The three operators formed in a tight stack near the entrance, and the man in front reached forward and tried the door latch.
It was locked.
The man in the back of the stack—the driver—stepped forward now, without a word. He let his H&K drop free on his chest, and he reached behind his back and pulled a pistol-grip shotgun from his pack. The weapon was loaded with Disintegrator breaching rounds: three-inch magnum shells with fifty-gram projectiles made of a steel powder bound by plastic.
The operator placed the barrel of the shotgun six inches from the top hinge of the door, and he fired a Disintegrator directly into the hinge. With an enormous boom and a wide blast of flame, the steel powder load slammed into the wood, blowing the hinge from the door frame.
He fired a second round into the lower hinge, then kicked the door, which fell into the room beyond.
The shotgunner stepped to the side and the two men holding automatic weapons rushed into the dark room, guns up and weapon lights burning arcs in the black. The driver restowed his shotgun, grabbed his H&K, and joined up with the others in the room.
Each man had a sector to clear and did so quickly and efficiently. In three seconds they began moving toward a hallway that led to the rear of the cabin.
Two open doorways were in front of them now, one on each side of the hall, with a closed door down at the end. The first and second men in the train peeled away; number one went left through the doorway, and number two went into the room on the right. Both men found targets and fired; suppressed rounds thumped loudly in the confined space of the cabin.
While the first two men were engaging in the rooms, the lone man still in the hallway kept his weapon trained on the door ahead, knowing full well he would be exposed from behind if anyone entered the cabin from the outside.
Quickly the two men returned to the hallway and aimed their guns forward, and the man at the rear turned around to check behind them.

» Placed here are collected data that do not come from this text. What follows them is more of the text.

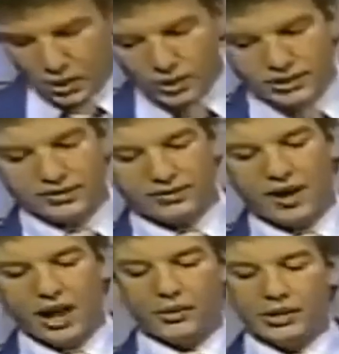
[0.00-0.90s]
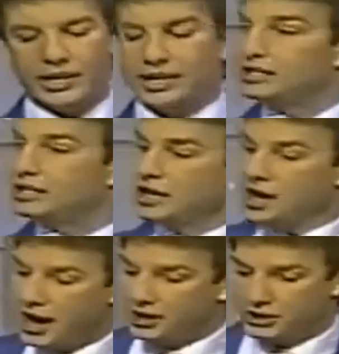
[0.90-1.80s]
Which of the following is
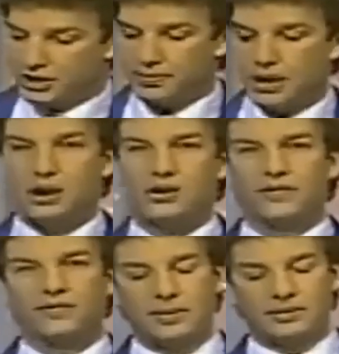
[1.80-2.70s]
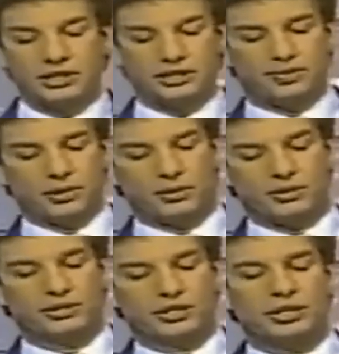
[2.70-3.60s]
not a pair of famous explorers?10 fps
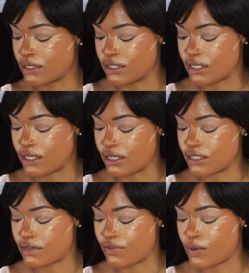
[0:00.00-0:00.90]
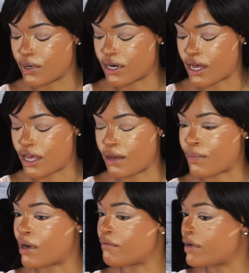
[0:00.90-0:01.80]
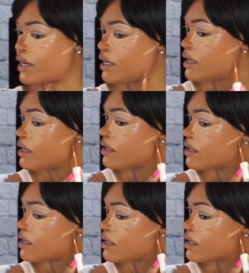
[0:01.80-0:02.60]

concealers, if you are not hip already,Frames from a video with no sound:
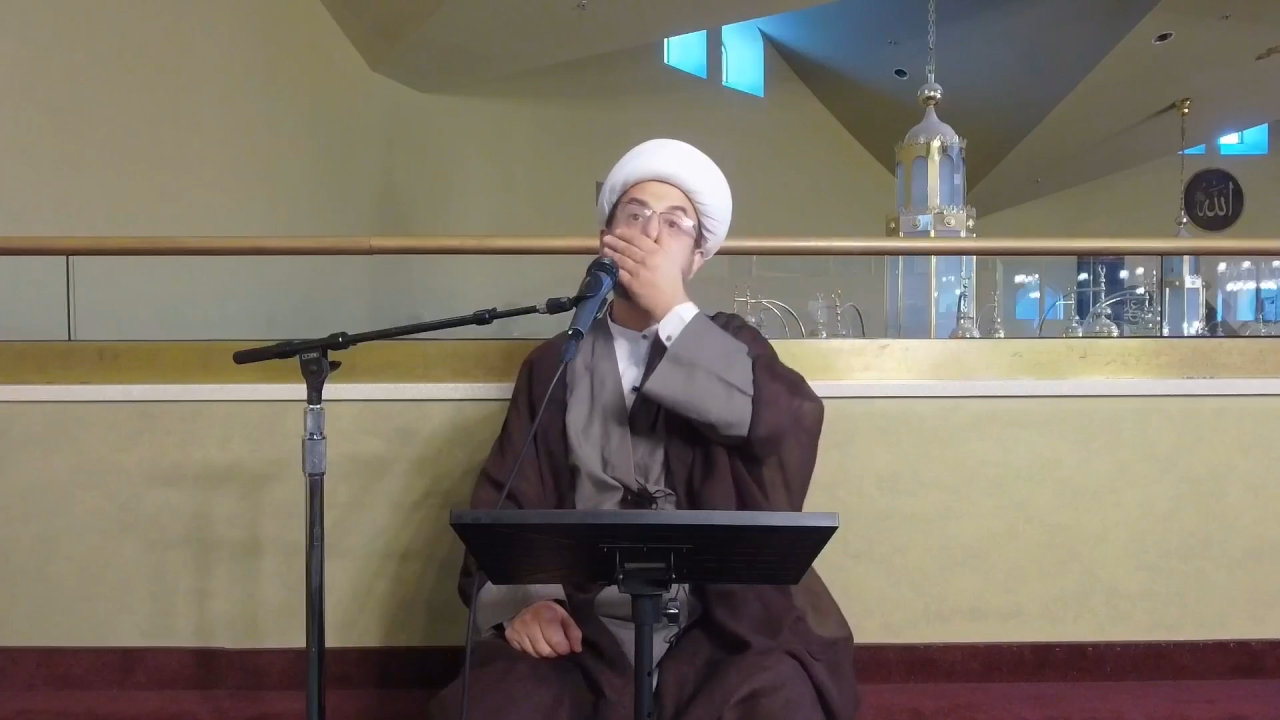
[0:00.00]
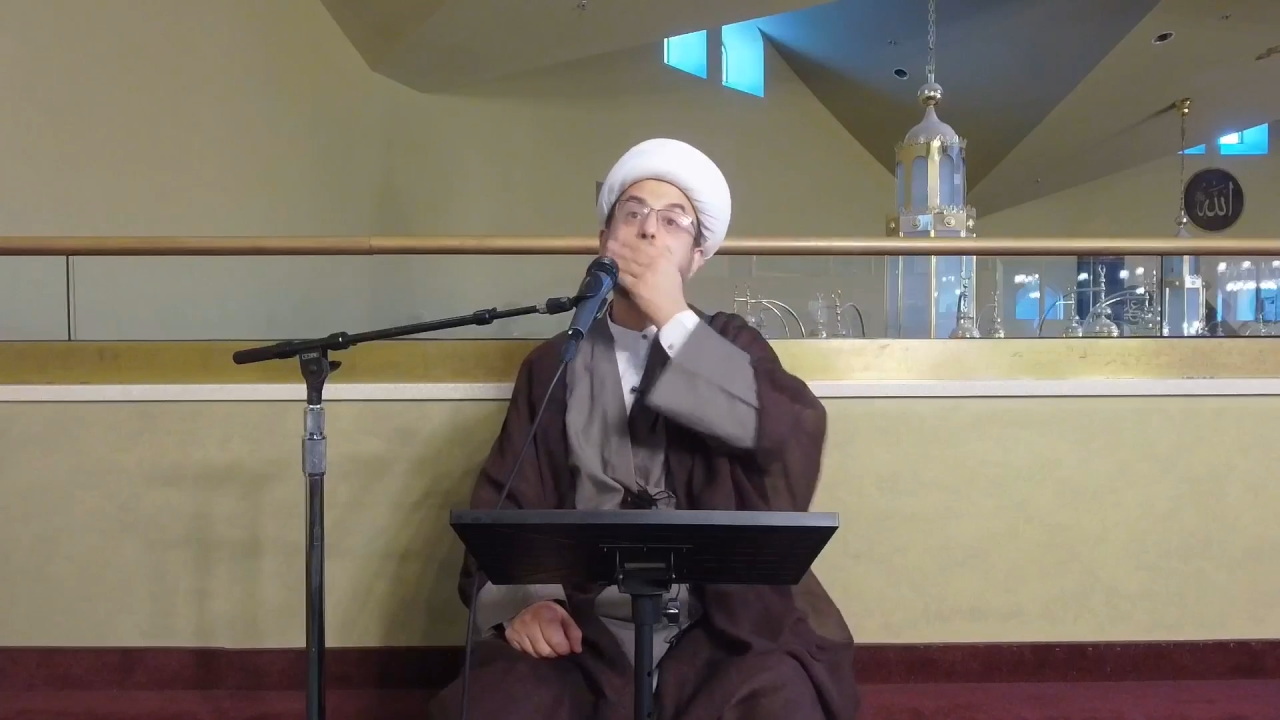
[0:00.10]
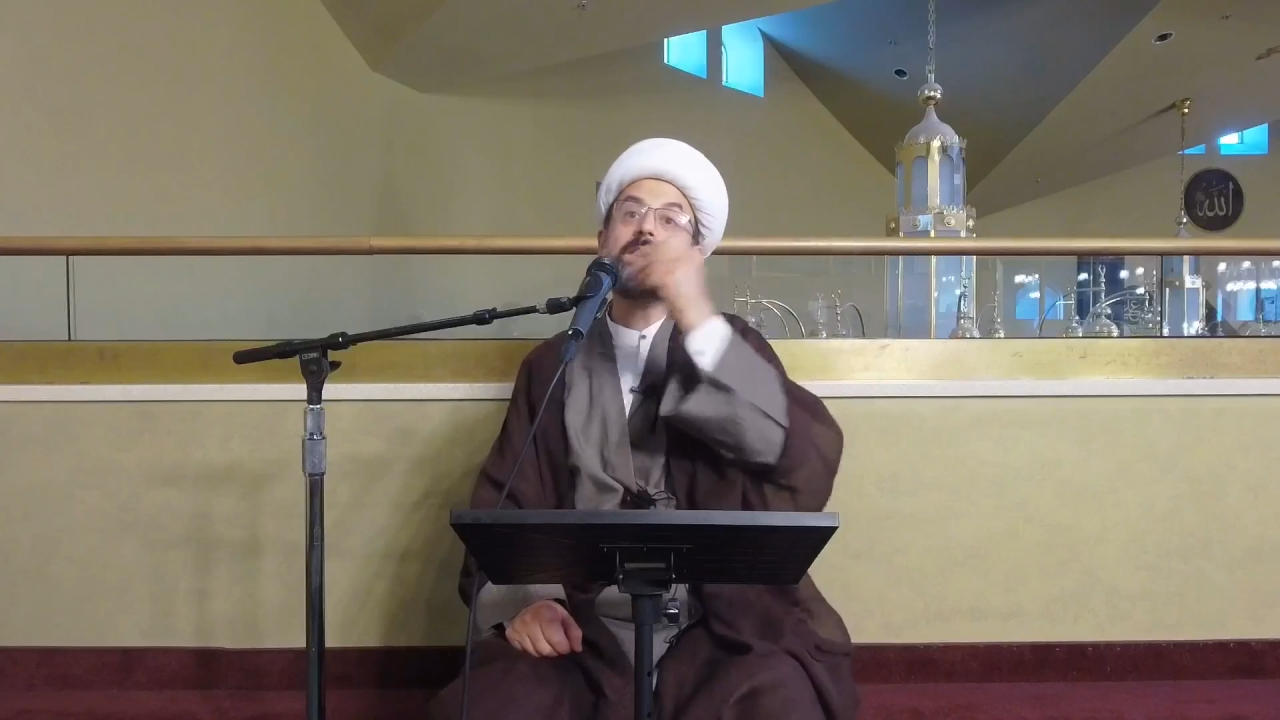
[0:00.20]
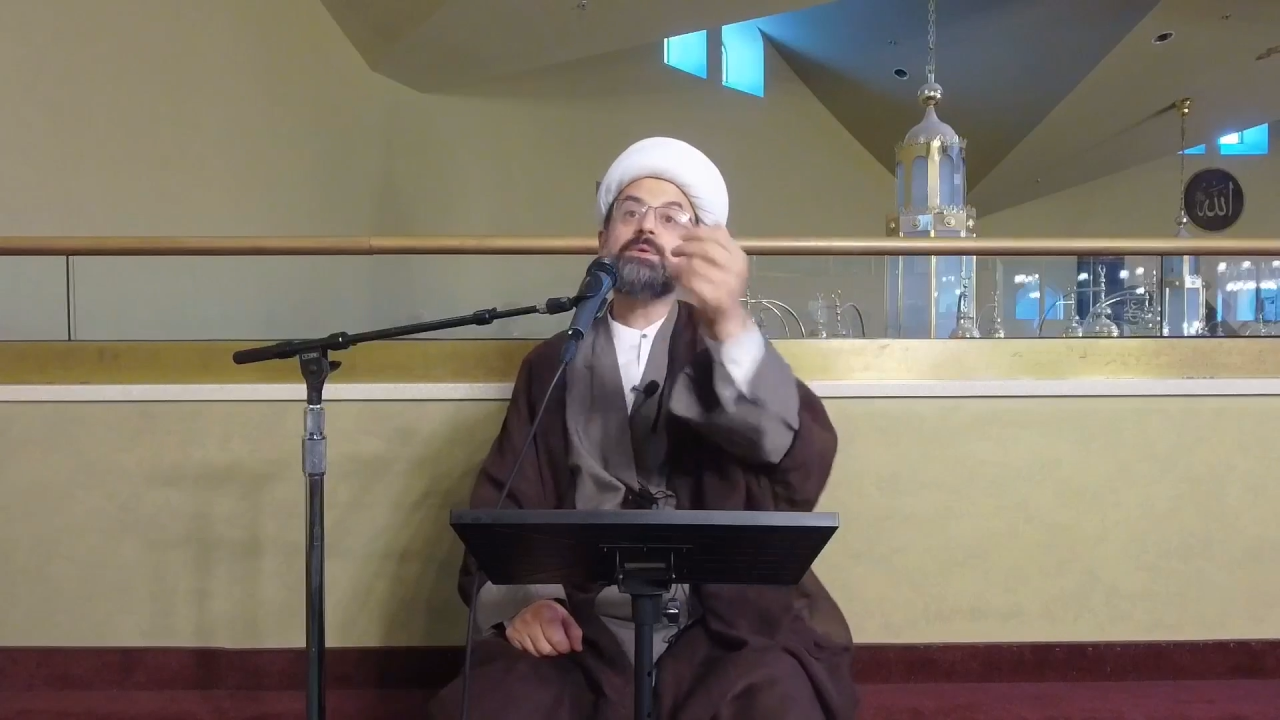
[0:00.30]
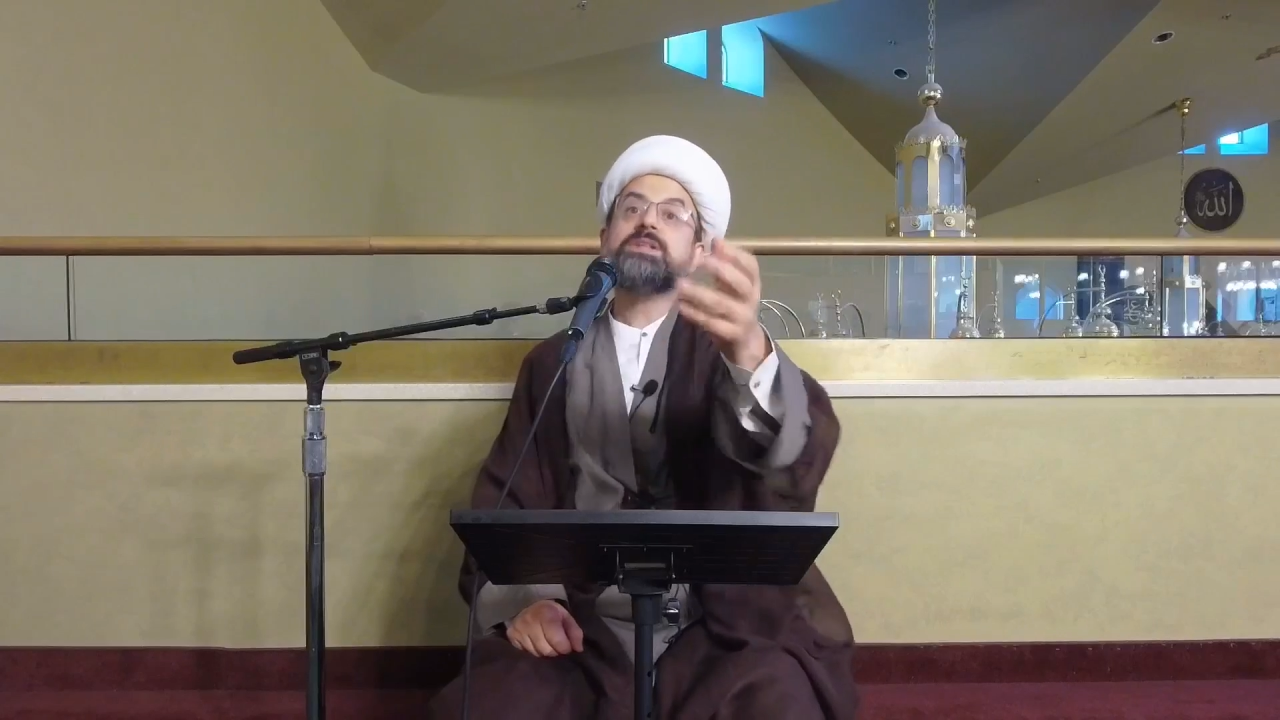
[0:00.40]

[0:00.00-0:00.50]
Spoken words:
They were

A second later they moved on to the closed door. They stacked up again, and the first man quietly checked the latch.
It was unlocked, so he paused only long enough to lower his body a few inches while his mates did the same. Then the three men moved in as a team, and the lights under the three guns swept their sectors.
They found their precious cargo in the center of the unlit space. John Clark sat in a chair, his hands in his lap, squinting straight into the bright lights. Inches from him on both his left and his right, the tactical lights illuminated two figures standing, and a partial face of a third man was just visible behind Clark’s own head.
The three gunmen in the doorway—Domingo Chavez, Sam Driscoll, and Dominic Caruso—all fired simultaneously. Short bursts from their weapons cracked in the room, flashes erupted from their muzzles, and the scent of gun smoke replaced the dank smell of mold in the cabin.
John Clark did not move, did not even blink, as the bullets slammed into the three figures around him.
Holes appeared in the foreheads of the targets, but the figures did not fall. They were wooden stands, upon which photorealistic images of armed men had been attached.
Quickly the tactical lights scanned the rest of the room independently, and one of them centered on fourth and fifth figures, positioned next to each other in a far corner. The wooden target on the left was the image of a man with a detonator in his hand.
Ding Chavez double-tapped this target in the forehead.